Ford promises tax credit for minimum wage earners

Ontario Progressive Conservative leader Doug Ford arrived in Ottawa Monday, where he announced a PC government will offer a provincial tax credit to minimum wage earners starting Jan. 1, 2019.

Tax break will save lowest-paid workers up to $800 per year, PCs say

Ontario PC Leader Doug Ford makes his first of five priority announcements in Ottawa Monday ahead of the provincial election campaign. (Amanda Pfeffer (CBC) )

Ontario Progressive Conservative leader Doug Ford arrived in Ottawa Monday, where he announced a PC government will offer a provincial tax credit to minimum wage earners starting Jan. 1, 2019.

"Under the PC government, if you are making minimum wage you will pay zero per cent tax," Ford told supporters at a restaurant in the Ottawa riding of Orléans.

It was the first of what will be five major policy announcements ahead of the official start of the provincial election campaign.
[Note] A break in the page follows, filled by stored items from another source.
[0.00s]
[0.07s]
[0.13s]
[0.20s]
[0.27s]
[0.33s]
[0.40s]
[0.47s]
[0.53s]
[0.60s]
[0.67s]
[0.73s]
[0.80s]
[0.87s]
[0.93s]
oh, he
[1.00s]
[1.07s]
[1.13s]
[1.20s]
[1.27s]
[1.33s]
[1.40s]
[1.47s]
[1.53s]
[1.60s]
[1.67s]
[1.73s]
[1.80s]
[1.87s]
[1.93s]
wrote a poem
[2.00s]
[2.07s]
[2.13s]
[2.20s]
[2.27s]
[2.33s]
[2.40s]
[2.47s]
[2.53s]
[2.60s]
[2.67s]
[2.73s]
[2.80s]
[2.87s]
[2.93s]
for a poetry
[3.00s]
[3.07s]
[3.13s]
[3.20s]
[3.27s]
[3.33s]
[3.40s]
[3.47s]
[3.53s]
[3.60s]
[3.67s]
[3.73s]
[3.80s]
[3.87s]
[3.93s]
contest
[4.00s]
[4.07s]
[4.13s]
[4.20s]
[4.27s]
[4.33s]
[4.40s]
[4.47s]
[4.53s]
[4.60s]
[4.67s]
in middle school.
The credit will benefit some 623,000 workers and cost of $500 million per year, according to a background document from the party. It will save the typical full-time minimum-wager earner $800 per year, the party said.

Ford has vowed to roll back the Liberal government's minimum wage increase next year to $15 per hour.

The leader of Ontario's Progressive Conservatives used a trip to Ottawa to promise tax relief for minimum wage workers. 0:25

Swing riding

Ford's decision to deliver the promise in Orléans was intentional, PC insiders tell CBC, because the riding has traditionally voted with the government in power.

The PCs are eyeing Orlé​ans as a swing riding, along with Glengarry–Prescott–Russell and Ottawa West–Nepean.

"Ottawa's a very important area, important to the province, but it's also important to our campaign," Ford said.

The sitting Liberal MPP, cabinet minister Marie-France Lalonde, won her seat with a comfortable 54 per cent of the vote.

The PC candidate for Orléans, Cameron Montgomery, said Ford's visit — his first since his election as leader — sends an important signal to constituents. 

"It's so important," Montgomery said. "There's a wave of positivity and a feeling of change." 

Montgomery, a francophone who has worked for more than 15 years with the Montfort Hospital's mental health research unit, has been canvassing in the riding for more than a year.

Ford will remain in Ottawa to attend a rally with supporters at the Nepean Sportsplex Monday evening.